For my latest five liter batch I used:
75g coriander
200g creole shrubb
200g pacific jade hops

These hops proved to be more herbaceous than the Palisades but they are still very enjoyable. Finding the right hop variety will be key to locking down a recipe. I split off the coriander and orange peel and distilled them from a liter of 80 proof spirits plus the small amount of the alcohol in the Shrubb out to 120 proof. I distilled the hops with 3.5 liters of 80 proof spirits out to about 150 proof. I did lose about a 100 mL or so at the end when the distillate turned cloudy very quickly on me. To bring things to about 5 liters at 80 proof I needed to add 500 mL of 80 proof spirits plus the 100 or so mL I lost when I tossed the really cloudy tails. Upon cutting everything down to proof with distilled water everything turned really cloudy on me which I’m afraid may be the nature of hops. Hitachino has a crystal clear product but I suspect when they distill the beer to 30 proof and let it sit in barrels with extra botanicals before re-distilling, it may have something to do with leaving behind what ever produces the cloudiness. My understanding is that only the middle run at 80-85% alcohol is saved for gin which is not what I’m practicing.

So I should state that I love the taste but I need a crystal clear product. I guess I could re-distill and risk loosing some aroma to try and gain clarity, but I should probably also read up on techniques for cutting down over proof spirits.

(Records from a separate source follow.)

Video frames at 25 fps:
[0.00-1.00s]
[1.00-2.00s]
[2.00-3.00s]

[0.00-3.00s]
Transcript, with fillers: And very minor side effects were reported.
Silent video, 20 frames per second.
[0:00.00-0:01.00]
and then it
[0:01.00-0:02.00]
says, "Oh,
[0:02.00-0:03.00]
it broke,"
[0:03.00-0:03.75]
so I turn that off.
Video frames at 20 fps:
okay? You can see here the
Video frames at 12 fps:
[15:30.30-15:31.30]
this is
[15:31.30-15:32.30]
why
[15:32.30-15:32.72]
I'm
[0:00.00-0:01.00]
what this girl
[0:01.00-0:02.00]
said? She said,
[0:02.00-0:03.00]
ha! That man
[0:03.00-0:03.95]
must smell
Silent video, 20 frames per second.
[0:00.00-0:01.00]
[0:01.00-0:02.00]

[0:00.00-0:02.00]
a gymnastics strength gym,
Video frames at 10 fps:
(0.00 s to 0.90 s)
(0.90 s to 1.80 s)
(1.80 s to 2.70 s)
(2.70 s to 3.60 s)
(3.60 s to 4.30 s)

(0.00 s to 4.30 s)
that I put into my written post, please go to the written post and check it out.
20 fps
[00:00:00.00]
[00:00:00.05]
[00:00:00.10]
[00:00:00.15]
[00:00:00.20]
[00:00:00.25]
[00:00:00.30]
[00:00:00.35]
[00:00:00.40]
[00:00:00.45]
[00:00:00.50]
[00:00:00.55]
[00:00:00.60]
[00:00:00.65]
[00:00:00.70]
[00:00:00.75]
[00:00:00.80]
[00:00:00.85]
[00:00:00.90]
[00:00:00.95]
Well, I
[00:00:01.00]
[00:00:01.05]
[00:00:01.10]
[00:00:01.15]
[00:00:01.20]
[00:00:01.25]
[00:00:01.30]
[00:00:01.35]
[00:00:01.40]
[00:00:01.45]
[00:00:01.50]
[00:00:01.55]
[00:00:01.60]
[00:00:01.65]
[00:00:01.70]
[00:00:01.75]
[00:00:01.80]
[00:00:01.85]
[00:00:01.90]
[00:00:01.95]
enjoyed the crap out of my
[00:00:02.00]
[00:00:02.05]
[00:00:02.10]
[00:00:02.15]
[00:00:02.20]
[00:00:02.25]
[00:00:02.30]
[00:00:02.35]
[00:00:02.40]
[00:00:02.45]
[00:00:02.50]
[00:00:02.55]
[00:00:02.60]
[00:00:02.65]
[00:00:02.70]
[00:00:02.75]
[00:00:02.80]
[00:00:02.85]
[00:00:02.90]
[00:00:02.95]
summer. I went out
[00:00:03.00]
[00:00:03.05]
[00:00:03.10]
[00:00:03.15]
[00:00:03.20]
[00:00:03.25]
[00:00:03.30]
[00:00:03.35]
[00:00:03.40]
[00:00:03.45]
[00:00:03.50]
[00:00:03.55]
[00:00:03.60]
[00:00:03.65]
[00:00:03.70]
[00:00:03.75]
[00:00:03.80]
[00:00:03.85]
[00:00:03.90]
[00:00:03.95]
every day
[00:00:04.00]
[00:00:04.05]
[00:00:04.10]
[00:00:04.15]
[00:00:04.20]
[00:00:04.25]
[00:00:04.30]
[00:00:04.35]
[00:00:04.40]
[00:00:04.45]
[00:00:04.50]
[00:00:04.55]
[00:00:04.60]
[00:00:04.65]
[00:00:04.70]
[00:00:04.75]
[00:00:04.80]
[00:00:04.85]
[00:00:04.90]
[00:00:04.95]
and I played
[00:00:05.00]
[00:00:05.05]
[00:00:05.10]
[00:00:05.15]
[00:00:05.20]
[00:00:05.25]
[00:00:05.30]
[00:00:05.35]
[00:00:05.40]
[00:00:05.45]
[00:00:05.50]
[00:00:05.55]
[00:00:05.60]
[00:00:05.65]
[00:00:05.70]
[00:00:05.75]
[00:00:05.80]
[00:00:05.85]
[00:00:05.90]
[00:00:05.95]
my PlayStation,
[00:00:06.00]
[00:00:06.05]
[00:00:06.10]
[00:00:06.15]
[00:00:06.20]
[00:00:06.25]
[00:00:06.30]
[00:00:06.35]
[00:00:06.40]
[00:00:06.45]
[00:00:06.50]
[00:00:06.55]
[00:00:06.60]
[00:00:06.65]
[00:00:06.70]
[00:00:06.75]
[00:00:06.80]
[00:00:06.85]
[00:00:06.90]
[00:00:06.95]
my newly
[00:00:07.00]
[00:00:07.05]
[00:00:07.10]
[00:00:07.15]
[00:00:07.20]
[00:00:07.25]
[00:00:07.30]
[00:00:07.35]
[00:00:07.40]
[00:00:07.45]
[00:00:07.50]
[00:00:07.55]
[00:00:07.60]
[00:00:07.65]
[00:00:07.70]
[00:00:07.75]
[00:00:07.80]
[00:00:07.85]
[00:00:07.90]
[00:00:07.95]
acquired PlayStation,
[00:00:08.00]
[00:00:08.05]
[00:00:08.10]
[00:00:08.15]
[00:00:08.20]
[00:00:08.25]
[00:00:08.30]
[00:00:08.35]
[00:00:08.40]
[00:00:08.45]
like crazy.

Part of the cloudiness has subsided and decent amount of separated oil has risen to the surface which indicates that I accepted far too much of the tails even though the taste and aroma was not objectionable. I’ve read that you can sometimes skim off the oils but it doesn’t totally solve the problem. I will probably still need to re-distill.


I re-distilled everything to maybe 160 proof or so separating everything into five pints. I was then planning on diluting them one at a time to see at what point thing would be cloudy (if at all). Well things didn’t work out so well. The first jar become very cloudy which means that there is a problem with the heads and the second jar is cloudy but far less so. I was pretty sure the second jar would be far into the middle run and not leave any problems. Now I really don’t know what to do. The distillate is especially delicious by the way so I have a good motivator to move forward. I also did learn that the hop variety that Sierra Nevada used in their beer schnapps was Cascade. If anyone would come forth with any advice I’d be happy to take it.

So I may just have to dilute with 80 proof spirits instead of water. If gin must be clear there may be limits to its intensity. This is also relative to the final alcohol content. I’m probably just making my recipes too intense.